Remember to schedule the start date for your yearend review and planning for 2023. This process should run November 15 to December 31. Do the drill. You will get out of the exercise the problem solving, growth and profits based on the amount of effort you put into it. Good stuff in, good stuff out!
As always, the first order of business is to check October sales and production to be sure they match company goals. If your sales and production are off, you must reduce your overhead spending the same amount. If you do not, your profits will vanish by the end of this year.
Start a review of your employee handbook for changes (if you have one). Start writing your employee handbook if you don’t have one. Get a strong start with our manual.
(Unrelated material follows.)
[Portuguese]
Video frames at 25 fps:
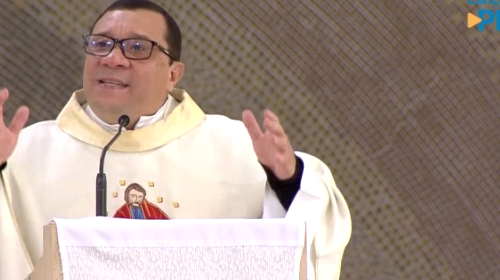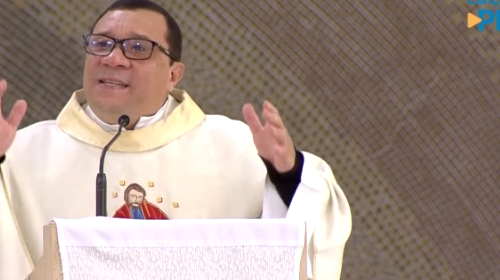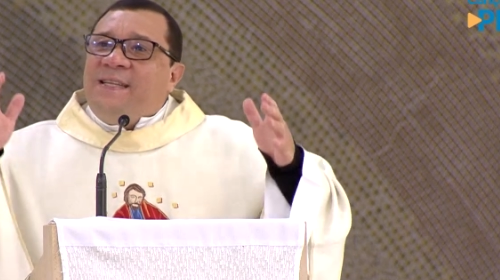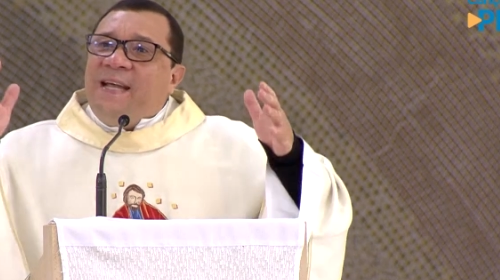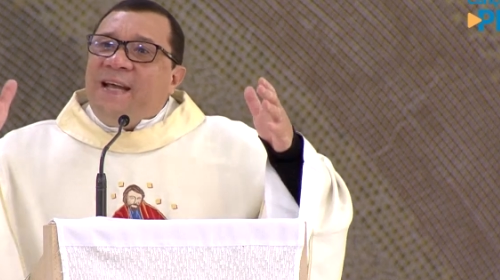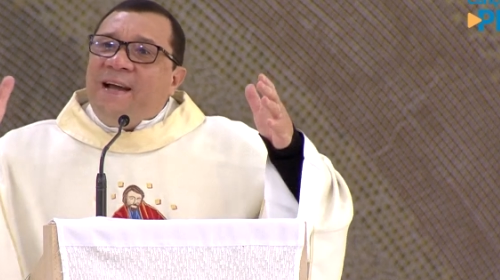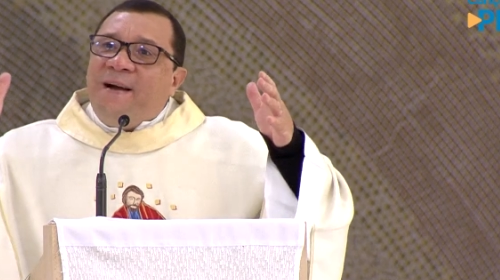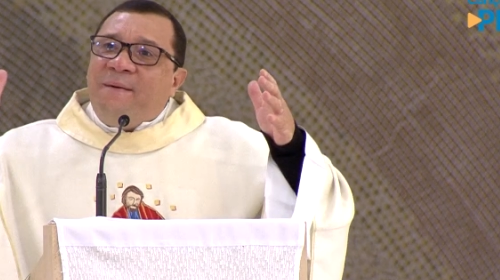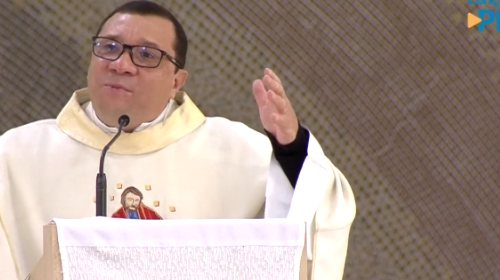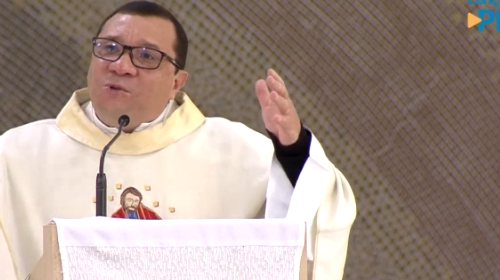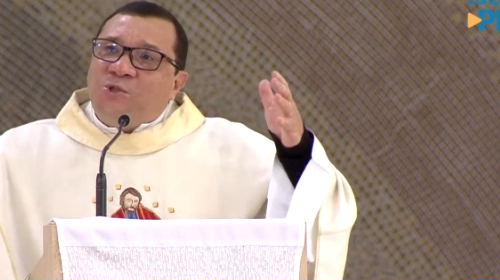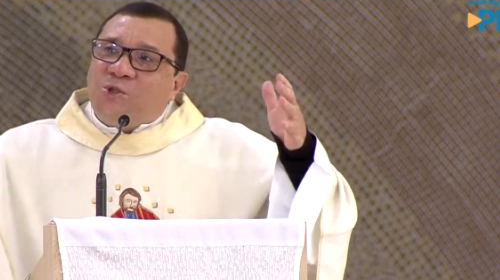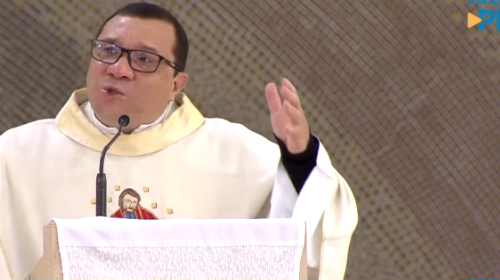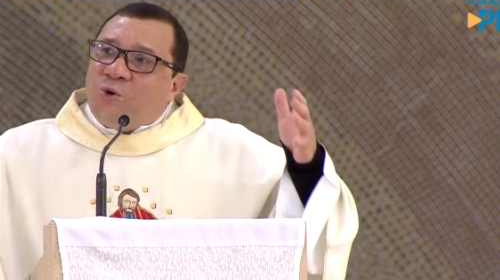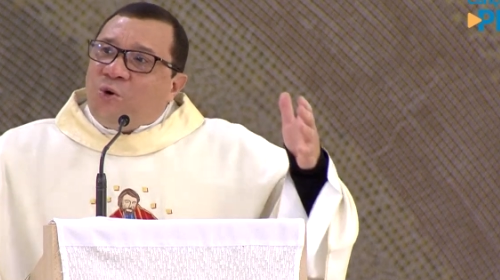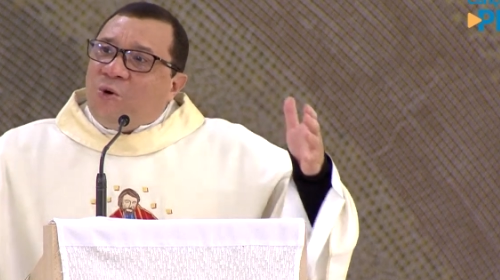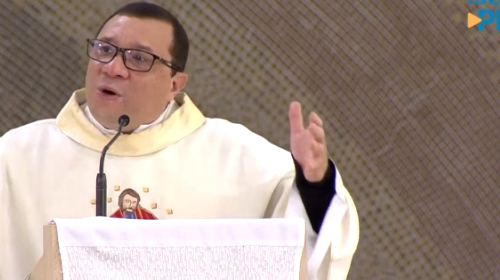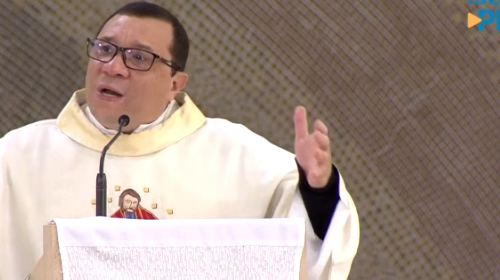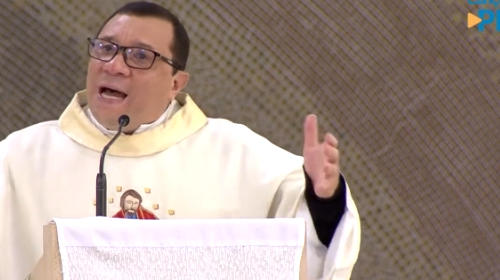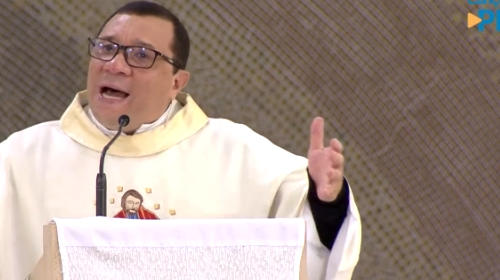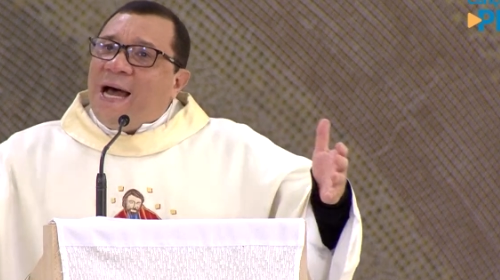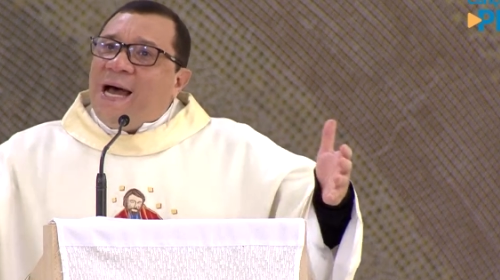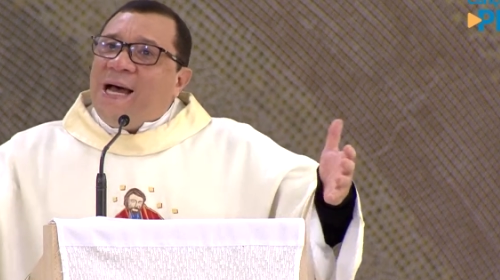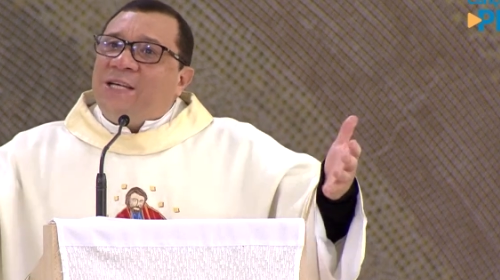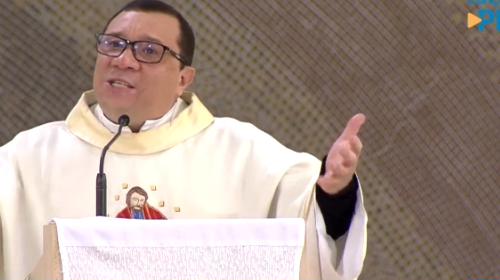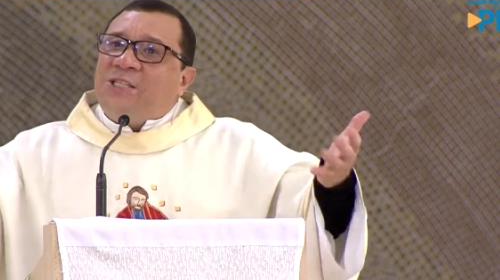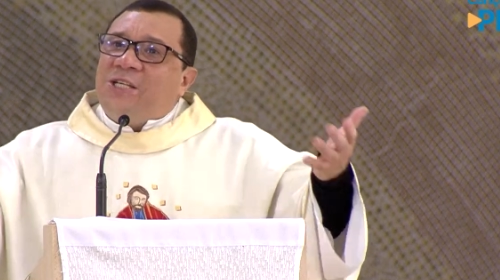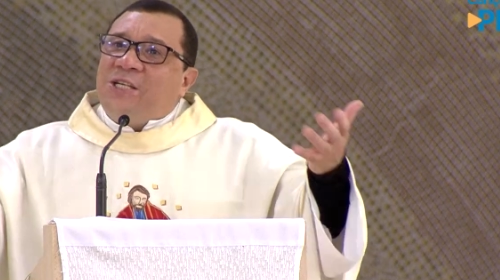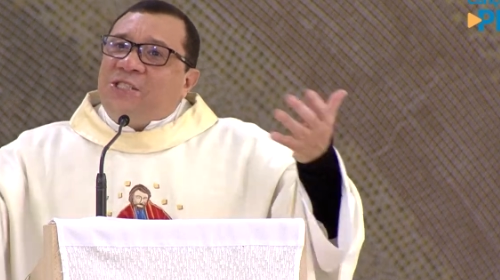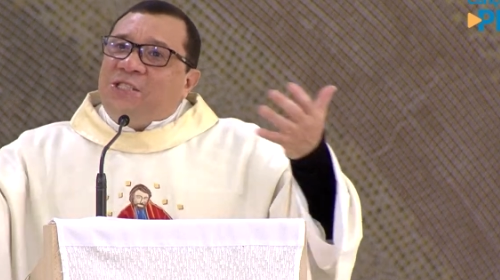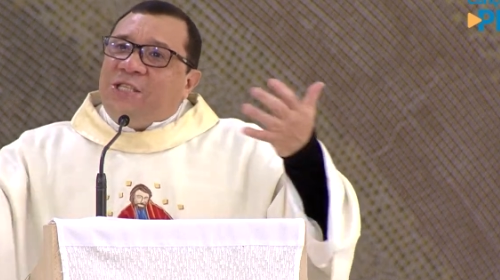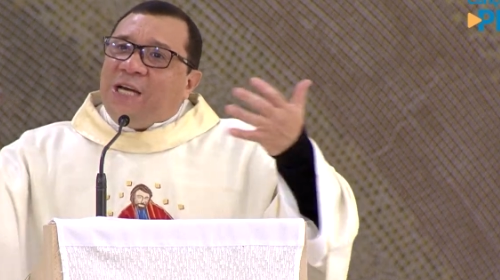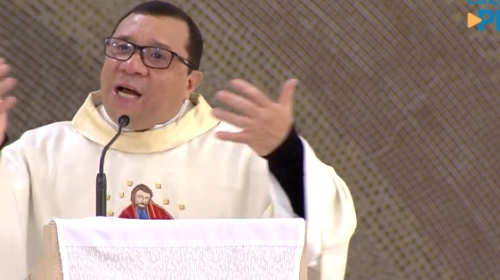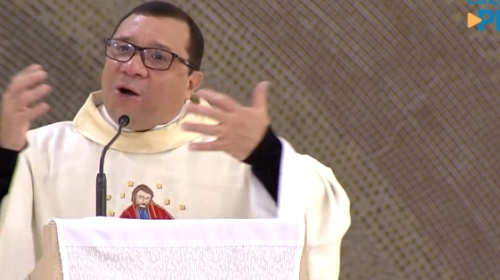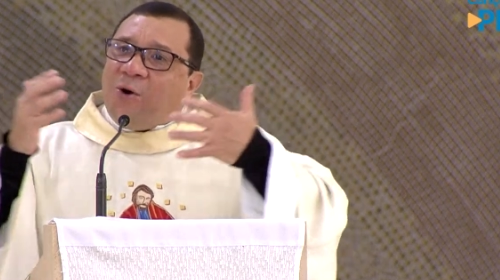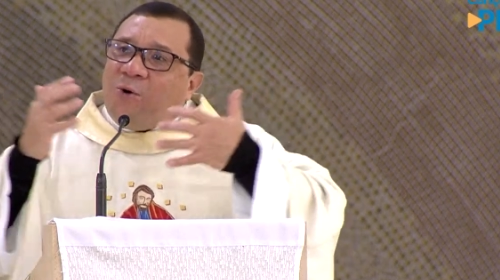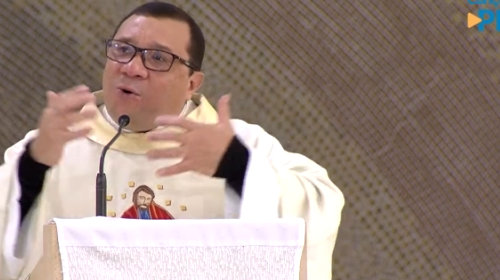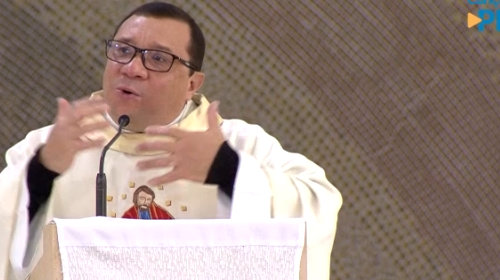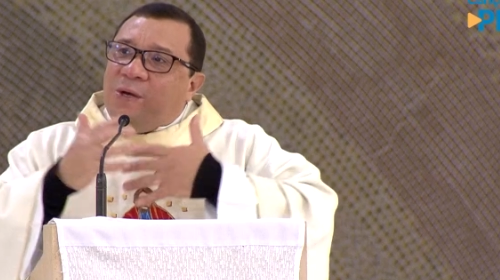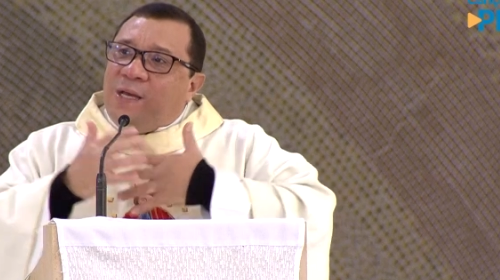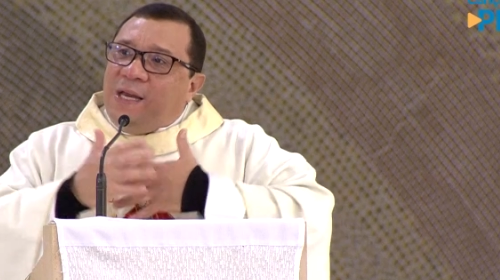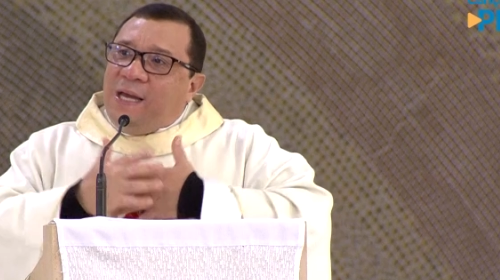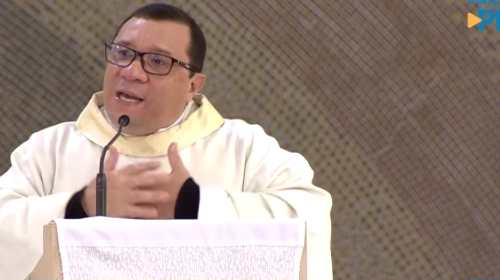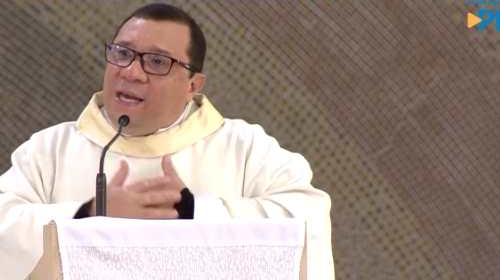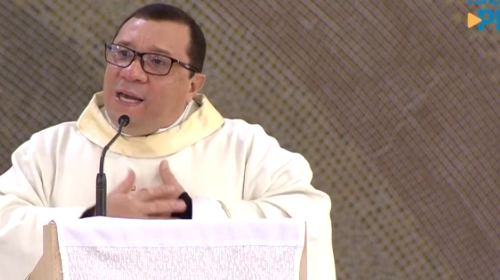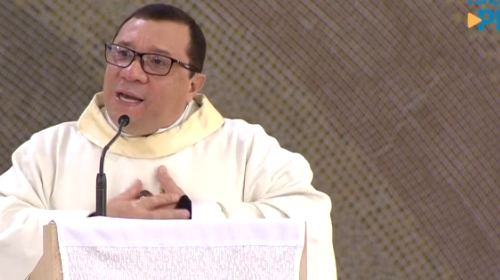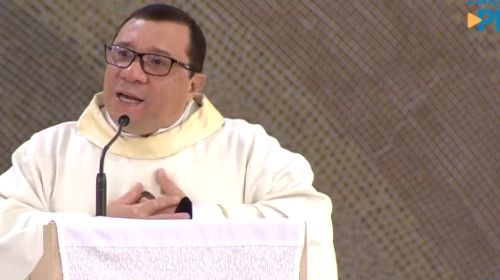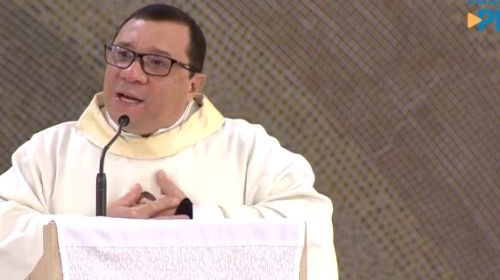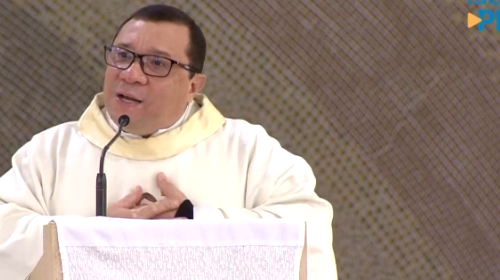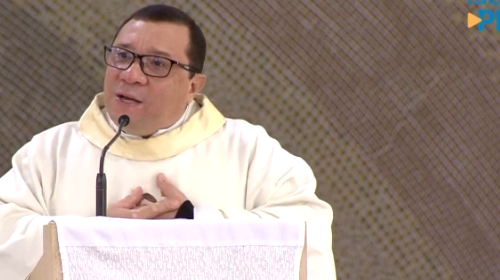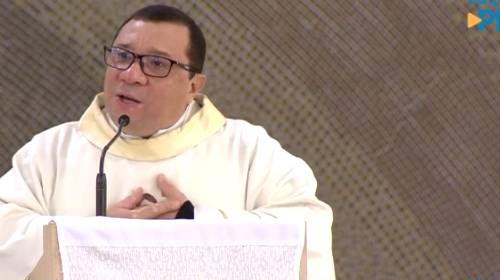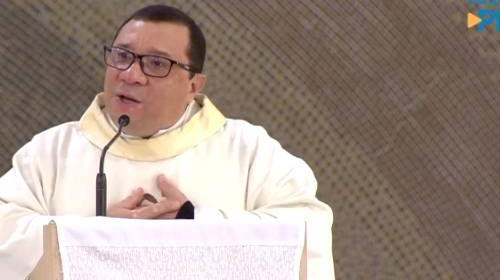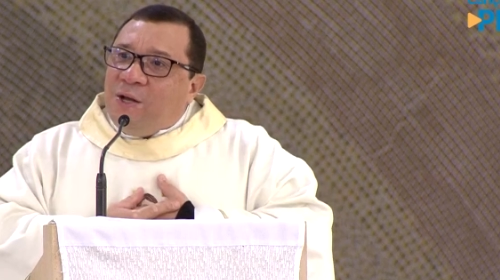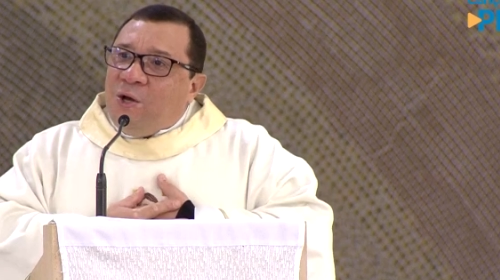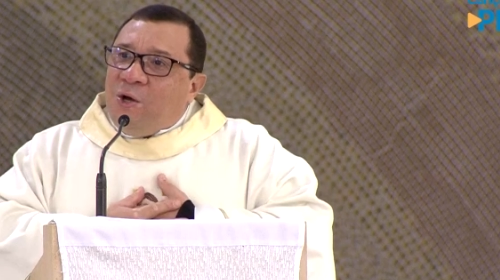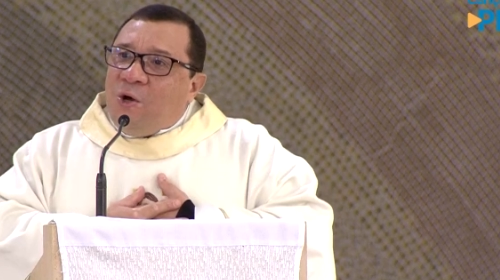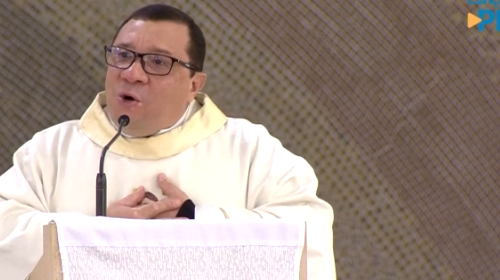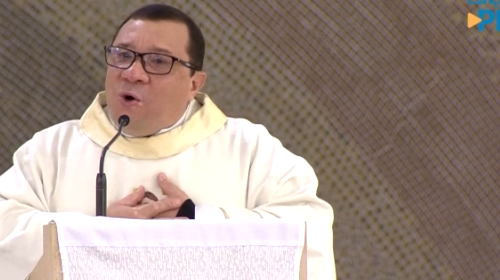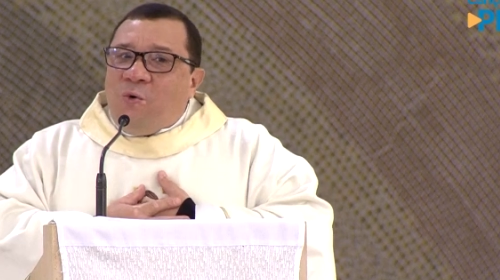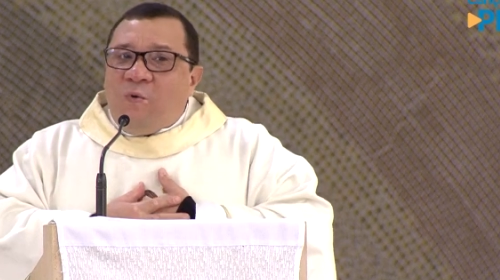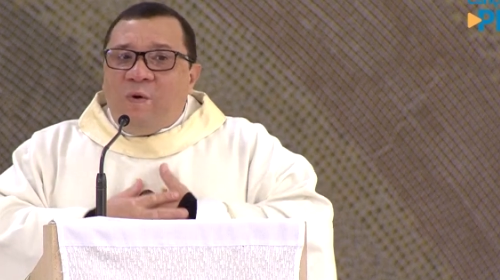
Tenhamos coragem de acolher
An employee manual protects both you and your employees. You can review ours here.
Also, be sure that you state in your employee manual somewhere that any injuries, no matter how small must be reported immediately. Some unscrupulous employees who are injured over a weekend will try to file a workman’s comp claim on Monday, claiming they got hurt on Friday. Protect yourself.
Schedule a yearly review for all employees. Schedule this individual meeting sometime during the month of December and your review(s) should be completed by the middle of January 2023 at the latest. When you’re done, have them read and sign the employee manual again. Every employee should be asked to sign it, every year. That will help reduce many if not most employee related problems for you over the coming year.
Continue your ads for winter work (January – February – March) you need to be advertising in 5 to 6 different mediums to attract the most leads. The best is a good website, we recommend contacting Brian Javeline at www.myonlinetoolbox to develop a website that generates leads. Brian also shares some ideas for marketing if you sense a slowdown in this series of YouTube videos.
Start planning ads for spring work (April – May – June)
It is also time to get your ads out for your “Thanksgiving to Christmas Specials”. Send a postcard to old customers wishing them a Happy Thanksgiving. Let them know you are still interested in them and their homes and ask how you can help make their home a better place for them to live.
Get out ads announcing that you install and take down Christmas decorations (if you do). This is a one way to help cover your overhead expenses and keep employees busy if things get slow because you didn’t advertise one full job cycle back. There are several companies out there doing training on holiday lighting. Look them up and see what training and materials they have available.
Start or finish writing your Business Plan. It coincides very well with the planning you are already doing for 2023. Companies that have a good business plan always do far better than those that haven’t taken the time to write one. We talk about how to write a business plan in this article on our website.
Start a review of your company contract. If you have had any problem jobs this year, develop language for your contract to plug any holes that caused problems in 2022.
Check that all your subcontractor licenses, bond and insurance paperwork are up to date. Yes, there are still people out there trying to work without those docs. We continue to see problems with subs not having insurance or too little coverage. Many smaller companies have simply let their insurance drop. Be careful getting involved with them. Be diligent. If an unlicensed or uninsured contractor gets hurt on your job, guess who gets to pay? Get started with our Subcontractor Manual.
Check the maintenance schedule for your office building. Make sure you are ready for winter. Get your pipes wrapped and your vents blocked. Install your heat tapes on pipes that are exposed to the wind and cold. Winter is on its way. Get your vehicles ready for winter as well.
Schedule a time now to take your wife/husband out to see the holiday lights, look at store windows, and wander through the shopping malls or whatever. It’s a great way to spend time together and chat. Have you ever eaten a roasted chestnut? Give it a try.
November Comment From Michael
Once again, I want to remind you to be careful with bonuses. Thanksgiving bonus, Christmas bonus, year-end bonus. If you give bonuses, don’t label them, or they could be considered part of your pay package whether that’s your intent or not. It only takes one employee or former employee to complain to the state about a Christmas bonus that wasn’t received this year, and you could end up having to pay said bonus whether your company made a profit or not.
Bonuses should only be paid at the discretion of the company owner. The company owner should decide how much, when and what for. Put the terms of how any bonus can be earned and paid in your employee manual and make sure all employees read and sign it.